Your answer must consist solely of the line containing "(221.29 s to 222.19 s)" and each line after it through the end of the data, copied exactly.

§ §

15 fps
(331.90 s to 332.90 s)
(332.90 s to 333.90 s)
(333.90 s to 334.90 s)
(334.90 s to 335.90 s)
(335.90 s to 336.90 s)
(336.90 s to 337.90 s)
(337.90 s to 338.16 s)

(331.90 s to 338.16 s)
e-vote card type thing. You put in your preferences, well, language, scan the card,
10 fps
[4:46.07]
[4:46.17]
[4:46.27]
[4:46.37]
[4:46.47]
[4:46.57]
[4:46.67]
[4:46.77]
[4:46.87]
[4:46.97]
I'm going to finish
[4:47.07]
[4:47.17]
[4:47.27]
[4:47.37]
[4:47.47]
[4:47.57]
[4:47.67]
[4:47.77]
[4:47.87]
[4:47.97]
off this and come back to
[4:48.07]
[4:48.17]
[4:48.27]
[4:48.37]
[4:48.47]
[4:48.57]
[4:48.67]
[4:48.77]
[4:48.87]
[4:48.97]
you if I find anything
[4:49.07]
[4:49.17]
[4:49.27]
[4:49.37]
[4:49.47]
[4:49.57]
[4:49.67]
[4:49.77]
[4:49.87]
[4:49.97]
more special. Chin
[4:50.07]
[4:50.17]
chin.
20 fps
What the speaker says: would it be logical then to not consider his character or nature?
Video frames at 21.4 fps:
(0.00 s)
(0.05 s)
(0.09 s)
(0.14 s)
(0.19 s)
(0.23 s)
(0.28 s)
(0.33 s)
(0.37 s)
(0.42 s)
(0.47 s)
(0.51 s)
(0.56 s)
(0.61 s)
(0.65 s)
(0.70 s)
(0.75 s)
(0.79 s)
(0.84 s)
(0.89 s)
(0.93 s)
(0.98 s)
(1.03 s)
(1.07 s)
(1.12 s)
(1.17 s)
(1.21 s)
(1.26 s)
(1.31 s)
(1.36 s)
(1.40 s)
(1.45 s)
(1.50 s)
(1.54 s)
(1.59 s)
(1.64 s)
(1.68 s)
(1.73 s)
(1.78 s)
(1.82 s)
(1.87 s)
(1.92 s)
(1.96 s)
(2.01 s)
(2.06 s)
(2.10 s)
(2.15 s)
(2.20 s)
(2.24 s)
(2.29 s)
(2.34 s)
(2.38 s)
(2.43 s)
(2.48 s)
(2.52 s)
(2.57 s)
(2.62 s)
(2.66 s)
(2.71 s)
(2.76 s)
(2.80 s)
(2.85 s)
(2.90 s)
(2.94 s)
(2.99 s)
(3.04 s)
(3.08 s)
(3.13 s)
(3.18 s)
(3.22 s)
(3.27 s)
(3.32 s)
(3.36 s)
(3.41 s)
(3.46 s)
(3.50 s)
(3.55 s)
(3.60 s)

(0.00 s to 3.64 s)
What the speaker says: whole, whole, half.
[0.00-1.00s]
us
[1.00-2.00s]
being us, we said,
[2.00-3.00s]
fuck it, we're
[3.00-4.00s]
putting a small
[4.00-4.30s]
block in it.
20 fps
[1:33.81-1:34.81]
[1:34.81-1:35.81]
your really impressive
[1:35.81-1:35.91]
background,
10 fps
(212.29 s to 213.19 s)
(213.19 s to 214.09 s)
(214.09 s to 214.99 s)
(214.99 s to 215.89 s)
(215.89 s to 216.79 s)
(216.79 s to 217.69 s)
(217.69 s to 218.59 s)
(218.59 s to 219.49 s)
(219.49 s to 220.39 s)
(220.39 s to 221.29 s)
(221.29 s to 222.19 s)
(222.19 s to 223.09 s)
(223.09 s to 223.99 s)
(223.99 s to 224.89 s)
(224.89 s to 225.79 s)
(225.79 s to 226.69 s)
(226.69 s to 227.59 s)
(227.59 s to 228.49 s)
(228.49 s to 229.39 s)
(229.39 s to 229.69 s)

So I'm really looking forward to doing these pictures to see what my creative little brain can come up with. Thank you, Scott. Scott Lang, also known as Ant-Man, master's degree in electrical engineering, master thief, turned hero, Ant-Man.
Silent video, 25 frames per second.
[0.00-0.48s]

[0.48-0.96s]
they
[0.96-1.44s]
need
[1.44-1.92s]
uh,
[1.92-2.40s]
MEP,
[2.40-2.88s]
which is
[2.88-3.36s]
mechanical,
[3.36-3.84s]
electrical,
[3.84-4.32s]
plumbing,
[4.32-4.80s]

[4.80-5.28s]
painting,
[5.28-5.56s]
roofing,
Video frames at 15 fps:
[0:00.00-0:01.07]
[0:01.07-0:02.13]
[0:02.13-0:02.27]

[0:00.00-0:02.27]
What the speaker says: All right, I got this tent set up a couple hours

§ §

_EXERCISE RESULT_
(221.29 s to 222.19 s)
(222.19 s to 223.09 s)
(223.09 s to 223.99 s)
(223.99 s to 224.89 s)
(224.89 s to 225.79 s)
(225.79 s to 226.69 s)
(226.69 s to 227.59 s)
(227.59 s to 228.49 s)
(228.49 s to 229.39 s)
(229.39 s to 229.69 s)

So I'm really looking forward to doing these pictures to see what my creative little brain can come up with. Thank you, Scott. Scott Lang, also known as Ant-Man, master's degree in electrical engineering, master thief, turned hero, Ant-Man.
Silent video, 25 frames per second.
[0.00-0.48s]

[0.48-0.96s]
they
[0.96-1.44s]
need
[1.44-1.92s]
uh,
[1.92-2.40s]
MEP,
[2.40-2.88s]
which is
[2.88-3.36s]
mechanical,
[3.36-3.84s]
electrical,
[3.84-4.32s]
plumbing,
[4.32-4.80s]

[4.80-5.28s]
painting,
[5.28-5.56s]
roofing,
Video frames at 15 fps:
[0:00.00-0:01.07]
[0:01.07-0:02.13]
[0:02.13-0:02.27]

[0:00.00-0:02.27]
What the speaker says: All right, I got this tent set up a couple hours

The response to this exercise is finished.